What’s next for Nasa’s historic Artemis I mission following Wednesday’s launch?

Nasa’s Artemis I mission blasts off from Cape Canaveral Florida on 16 November 2022 (Nasa)
Nasa’s Artemis I mission blasts off from Cape Canaveral Florida on 16 November 2022 (Nasa)

After years of development, billions of dollars spent, two scrubbed launch attempts and delays due to two hurricanes, Nasa’s Artemis I mission finally lifted off from Cape Canaveral Space Force Station in Florida early Wednesday morning.

The long awaited flight of Nasa’s most powerful rocket since the Saturn V of the Apollo era, the Space Launch System (SLS) launched at 1.47am EST Wednesday morning. By 3.42am, the rocket’s upper stage had completed an 18-minute trans-lunar injection burn, accelerating the uncrewed Orion spacecraft on a course for the Moon at more than 22,600 miles-per-hour.

So, what’s next for Artemis I?

Artemis I is a test flight for the two cornerstones of Nasa’s Artemis Moon program, the SLS rocket and Orion spacecraft, along with the European built service module attached to Orion.

The first part of that test flight, the successful lift off of the 322-foot-tall SLS rocket, is in the bag, so the next few weeks are all about Orion. The spacecraft will now fly to and beyond the Moon before returning to Earth 25 days from now, splashing down in the waters off the coast of Southern California on 11 December — if all goes well.

Orion will cover the distance to the Moon in just six days, making a close pass — within about 60 miles — of the lunar surface on 21 November and using the Moon’s gravity to slingshot the spacecraft to nearly 40,000 miles beyond the Moon in a distant retrograde orbit.

The purpose of Orion’s week-long cruise beyond the Moon is to test the spacecraft’s flight systems ahead of the crewed Artemis II mission, which will conduct a similar flyby of the Moon, scheduled to launch in May 2024.  Orion is also host to a suite of science experiments, including experiments designed to better understand how future Artemis missions will impact the health of astronauts.

The Orion spacecraft currently en route to the Moon is “crewed” by three mannequins.

Commander Moonikin Campos wears radiation sensors designed to measure the solar and cosmic radiation exposure future astronauts can expect when flying beyond the protective shield of Earth’s magnetic field, while two additional mannequins, dubbed Helga and Zohar, contain sensors that mimic human bones and soft tissues.

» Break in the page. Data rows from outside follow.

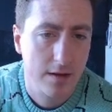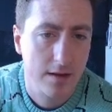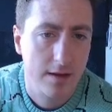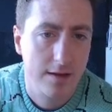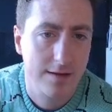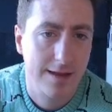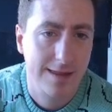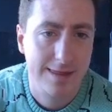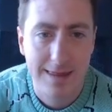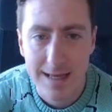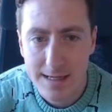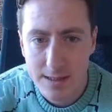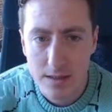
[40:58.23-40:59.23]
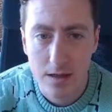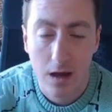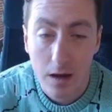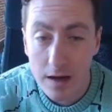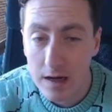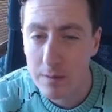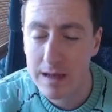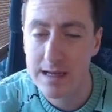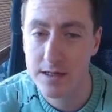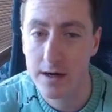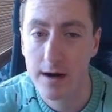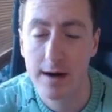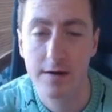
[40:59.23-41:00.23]
is that this kind of makes
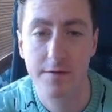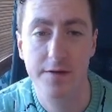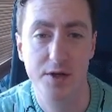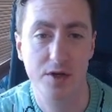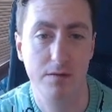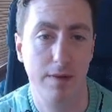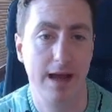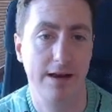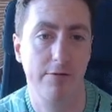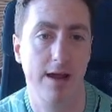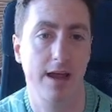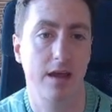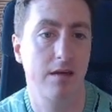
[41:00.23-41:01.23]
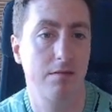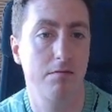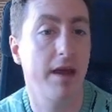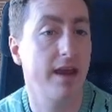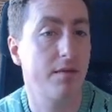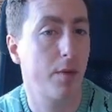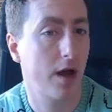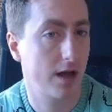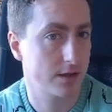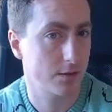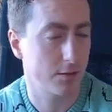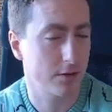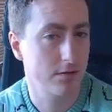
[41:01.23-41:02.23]
an artificial back rank mate
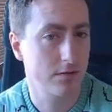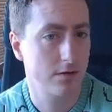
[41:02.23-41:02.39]
possible.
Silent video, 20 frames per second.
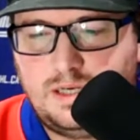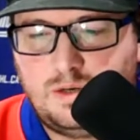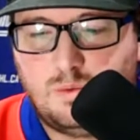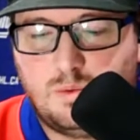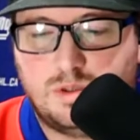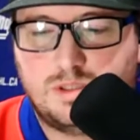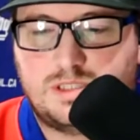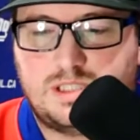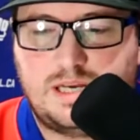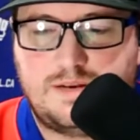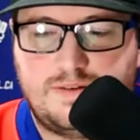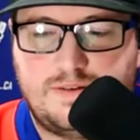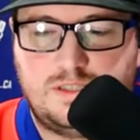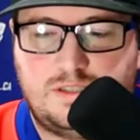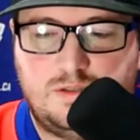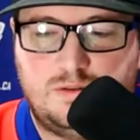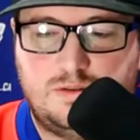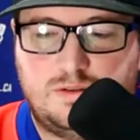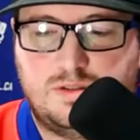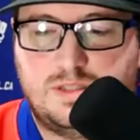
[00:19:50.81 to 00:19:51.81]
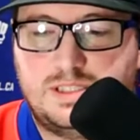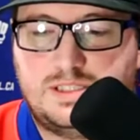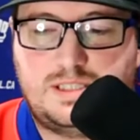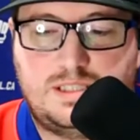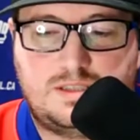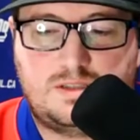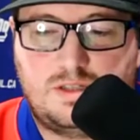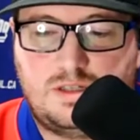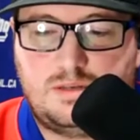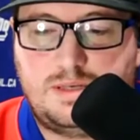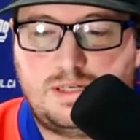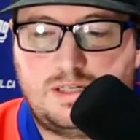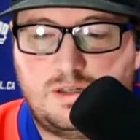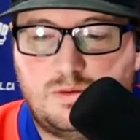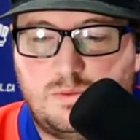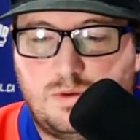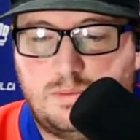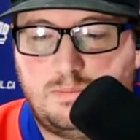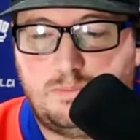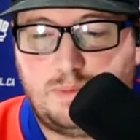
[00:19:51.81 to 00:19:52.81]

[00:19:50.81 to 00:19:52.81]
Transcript: We're 7-2. So this is going to be a good one.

Zohar wears an anti-radiation vest, while help does not, and scientists will compare how radiation has affected the “tissues” of each mannequin once they return to Earth.

Orion will use its engines to exit the distant retrograde orbit on 1 December, making another close path of the lunar surface four days later followed by another course correction maneuver to set the spacecraft on a path home to Earth.

A map illustrating the path of Nasa’s Artemis I mission (Nasa)
A map illustrating the path of Nasa’s Artemis I mission (Nasa)

Orion’s return to Earth is the most important part of the Artemis I mission, as it centers around testing the spacecraft’s heat shield.

Orion will reenter the atmosphere at nearly 32 times the speed of sound, or around 25,000 miles-per-hour, much faster than spacecraft returning from the International Space Station, which average around 7,000 miles-per-hour as they hit the upper atmosphere. Orion will slow down by trading all of that kinetic energy for heat through friction, and the heat shield will see temperatures around 5,000 degrees Fahrenheit.

Testing Orion’s heat shield is a high priority for Nasa, as it cannot launch human crew aboard the spacecraft if the heat shield cannot hold.

Assuming the heat shield holds, Orion will deploy three parachutes to further slow the falling spacecraft down from more than 300 miles-per-hour to a modest 20 miles-per-hour before settling into the waters of the Pacific Ocean off the coast of Southern California.

After recovering Orion, Nasa engineers and scientists will pour over the data recorded during the flight and try to apply lessons learned to future Artemis and other space missions. The next steps for Artemis will be the Artemis II flight in 2024, which will carry a crew of four around the Moon and back, and then Artemis III currently scheduled for sometime in 2025.

Artemis III will see four astronauts fly to the Moon aboard an Orion spacecraft, of which two astronauts will descend to the lunar southern polar region aboard a customized SpaceX Starship lander vehicle. It will mark the first time humans have set foot on the Moon since the Apollo 17 mission of 1972.